WHAT YOU HAVE TO DO →
A verbatim copy of all the data is required, minus any images.
DATASET EXCERPTS START
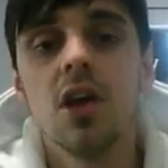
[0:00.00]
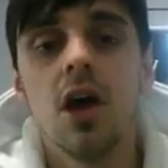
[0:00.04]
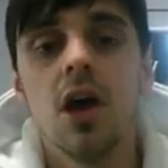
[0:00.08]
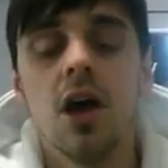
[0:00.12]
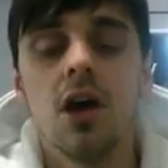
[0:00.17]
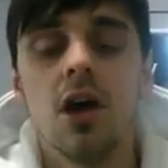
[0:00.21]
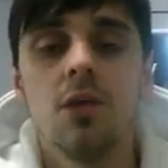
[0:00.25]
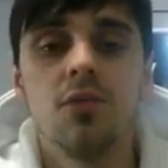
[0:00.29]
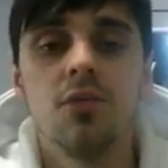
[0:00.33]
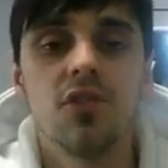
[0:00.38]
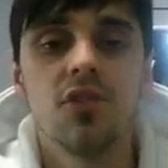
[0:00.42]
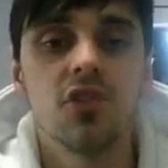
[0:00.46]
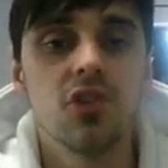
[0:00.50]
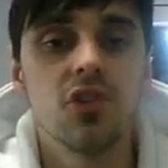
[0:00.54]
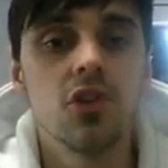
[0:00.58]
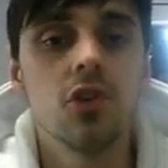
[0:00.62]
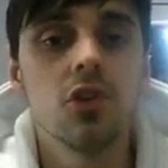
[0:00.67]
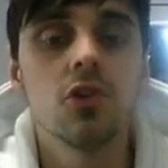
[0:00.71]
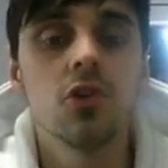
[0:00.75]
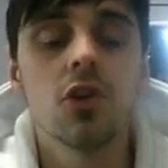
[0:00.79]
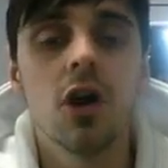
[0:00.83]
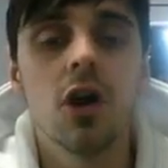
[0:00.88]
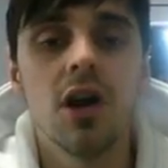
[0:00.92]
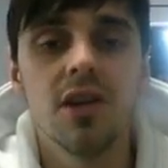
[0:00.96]
to
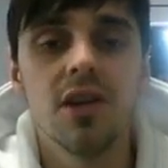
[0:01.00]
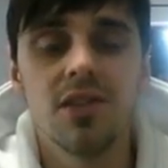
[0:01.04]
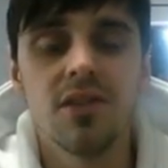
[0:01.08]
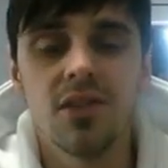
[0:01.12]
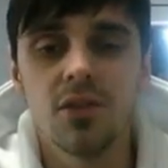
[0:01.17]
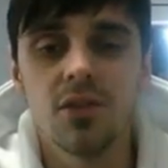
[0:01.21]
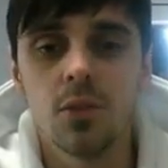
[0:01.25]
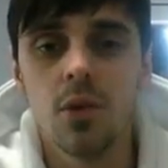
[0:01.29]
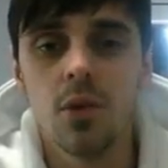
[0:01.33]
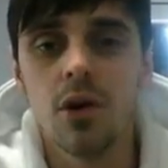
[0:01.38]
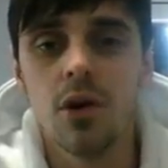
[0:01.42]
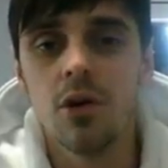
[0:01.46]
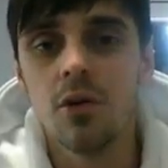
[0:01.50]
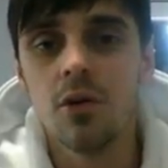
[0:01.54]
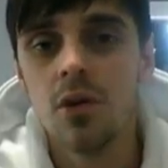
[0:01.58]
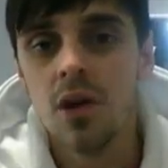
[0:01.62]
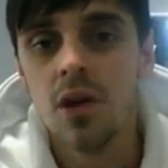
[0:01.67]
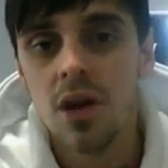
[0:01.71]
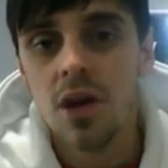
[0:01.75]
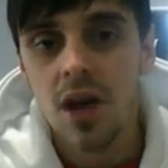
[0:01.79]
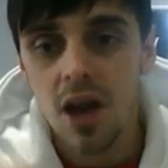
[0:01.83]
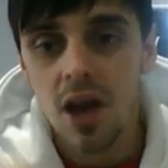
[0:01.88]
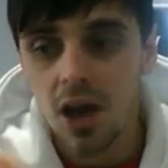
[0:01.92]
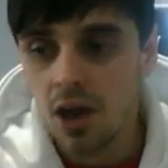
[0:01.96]
you guys as well
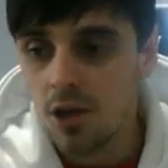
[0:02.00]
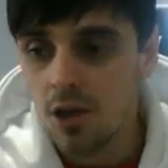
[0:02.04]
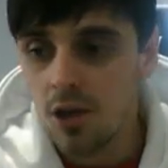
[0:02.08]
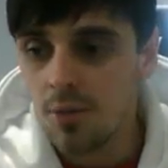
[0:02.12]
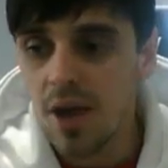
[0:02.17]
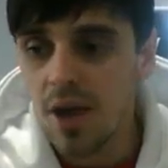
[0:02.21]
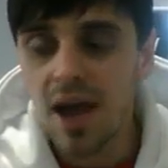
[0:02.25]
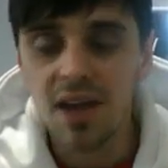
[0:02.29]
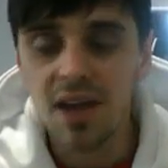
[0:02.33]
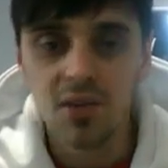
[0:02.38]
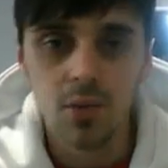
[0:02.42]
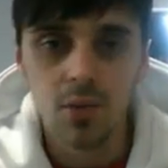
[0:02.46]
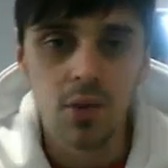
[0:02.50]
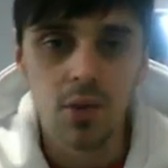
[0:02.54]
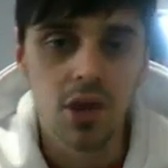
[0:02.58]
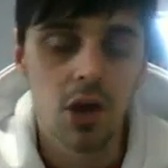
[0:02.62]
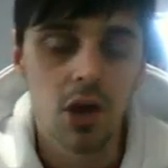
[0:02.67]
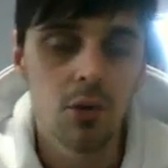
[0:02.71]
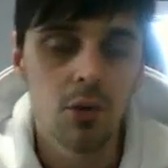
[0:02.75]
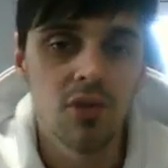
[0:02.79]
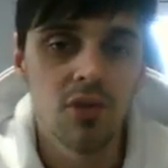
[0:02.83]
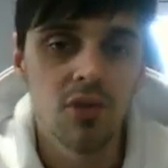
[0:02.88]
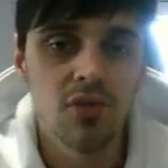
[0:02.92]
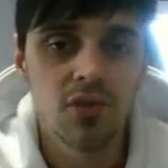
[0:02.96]
as we
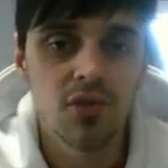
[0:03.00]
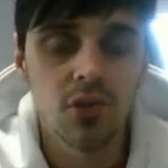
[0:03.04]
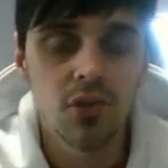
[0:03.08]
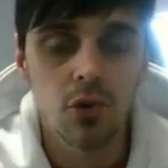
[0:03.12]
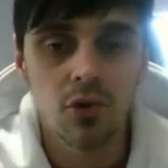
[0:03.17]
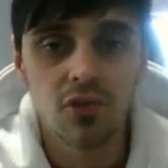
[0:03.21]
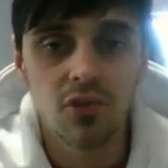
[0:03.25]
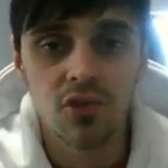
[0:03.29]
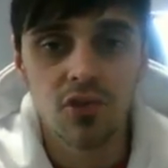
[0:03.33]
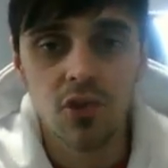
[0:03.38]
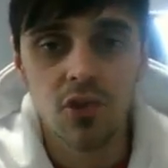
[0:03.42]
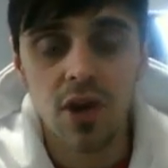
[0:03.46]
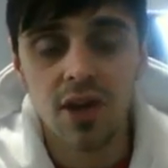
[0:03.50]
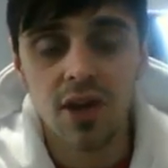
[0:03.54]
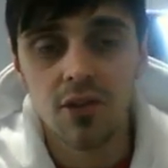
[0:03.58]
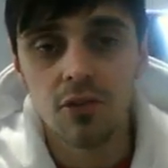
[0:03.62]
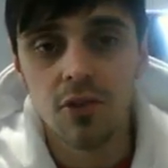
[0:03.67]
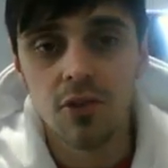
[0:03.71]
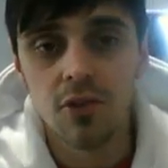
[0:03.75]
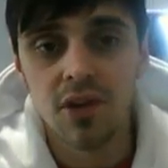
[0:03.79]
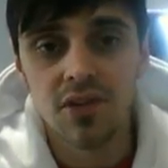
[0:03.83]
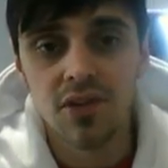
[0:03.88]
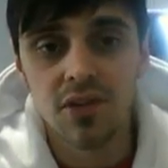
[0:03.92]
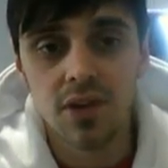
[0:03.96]
go on sort of throughout
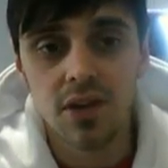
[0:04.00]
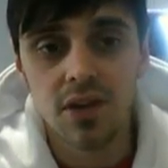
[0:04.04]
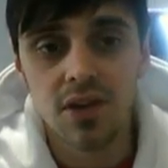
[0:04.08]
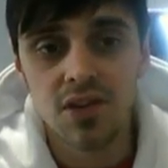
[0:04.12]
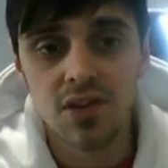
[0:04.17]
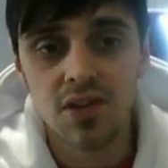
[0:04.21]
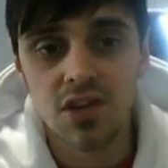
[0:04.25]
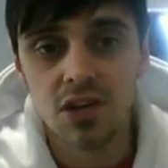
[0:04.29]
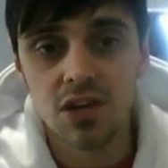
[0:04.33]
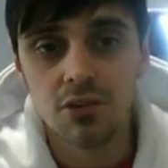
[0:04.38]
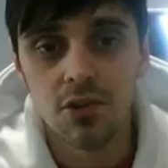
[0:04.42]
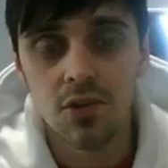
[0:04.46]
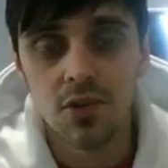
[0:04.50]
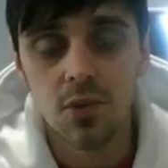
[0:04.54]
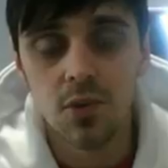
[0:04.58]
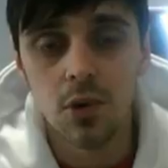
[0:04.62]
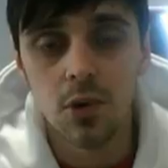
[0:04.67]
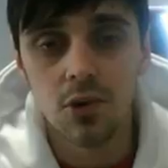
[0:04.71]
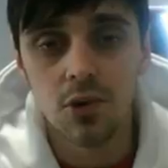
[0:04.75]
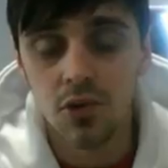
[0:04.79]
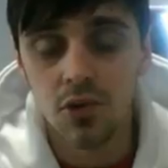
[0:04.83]
the rest of this year as well.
DATASET EXCERPTS END
ANSWER TO THIS EXERCISE →
[0:00.00]
[0:00.04]
[0:00.08]
[0:00.12]
[0:00.17]
[0:00.21]
[0:00.25]
[0:00.29]
[0:00.33]
[0:00.38]
[0:00.42]
[0:00.46]
[0:00.50]
[0:00.54]
[0:00.58]
[0:00.62]
[0:00.67]
[0:00.71]
[0:00.75]
[0:00.79]
[0:00.83]
[0:00.88]
[0:00.92]
[0:00.96]
to
[0:01.00]
[0:01.04]
[0:01.08]
[0:01.12]
[0:01.17]
[0:01.21]
[0:01.25]
[0:01.29]
[0:01.33]
[0:01.38]
[0:01.42]
[0:01.46]
[0:01.50]
[0:01.54]
[0:01.58]
[0:01.62]
[0:01.67]
[0:01.71]
[0:01.75]
[0:01.79]
[0:01.83]
[0:01.88]
[0:01.92]
[0:01.96]
you guys as well
[0:02.00]
[0:02.04]
[0:02.08]
[0:02.12]
[0:02.17]
[0:02.21]
[0:02.25]
[0:02.29]
[0:02.33]
[0:02.38]
[0:02.42]
[0:02.46]
[0:02.50]
[0:02.54]
[0:02.58]
[0:02.62]
[0:02.67]
[0:02.71]
[0:02.75]
[0:02.79]
[0:02.83]
[0:02.88]
[0:02.92]
[0:02.96]
as we
[0:03.00]
[0:03.04]
[0:03.08]
[0:03.12]
[0:03.17]
[0:03.21]
[0:03.25]
[0:03.29]
[0:03.33]
[0:03.38]
[0:03.42]
[0:03.46]
[0:03.50]
[0:03.54]
[0:03.58]
[0:03.62]
[0:03.67]
[0:03.71]
[0:03.75]
[0:03.79]
[0:03.83]
[0:03.88]
[0:03.92]
[0:03.96]
go on sort of throughout
[0:04.00]
[0:04.04]
[0:04.08]
[0:04.12]
[0:04.17]
[0:04.21]
[0:04.25]
[0:04.29]
[0:04.33]
[0:04.38]
[0:04.42]
[0:04.46]
[0:04.50]
[0:04.54]
[0:04.58]
[0:04.62]
[0:04.67]
[0:04.71]
[0:04.75]
[0:04.79]
[0:04.83]
the rest of this year as well.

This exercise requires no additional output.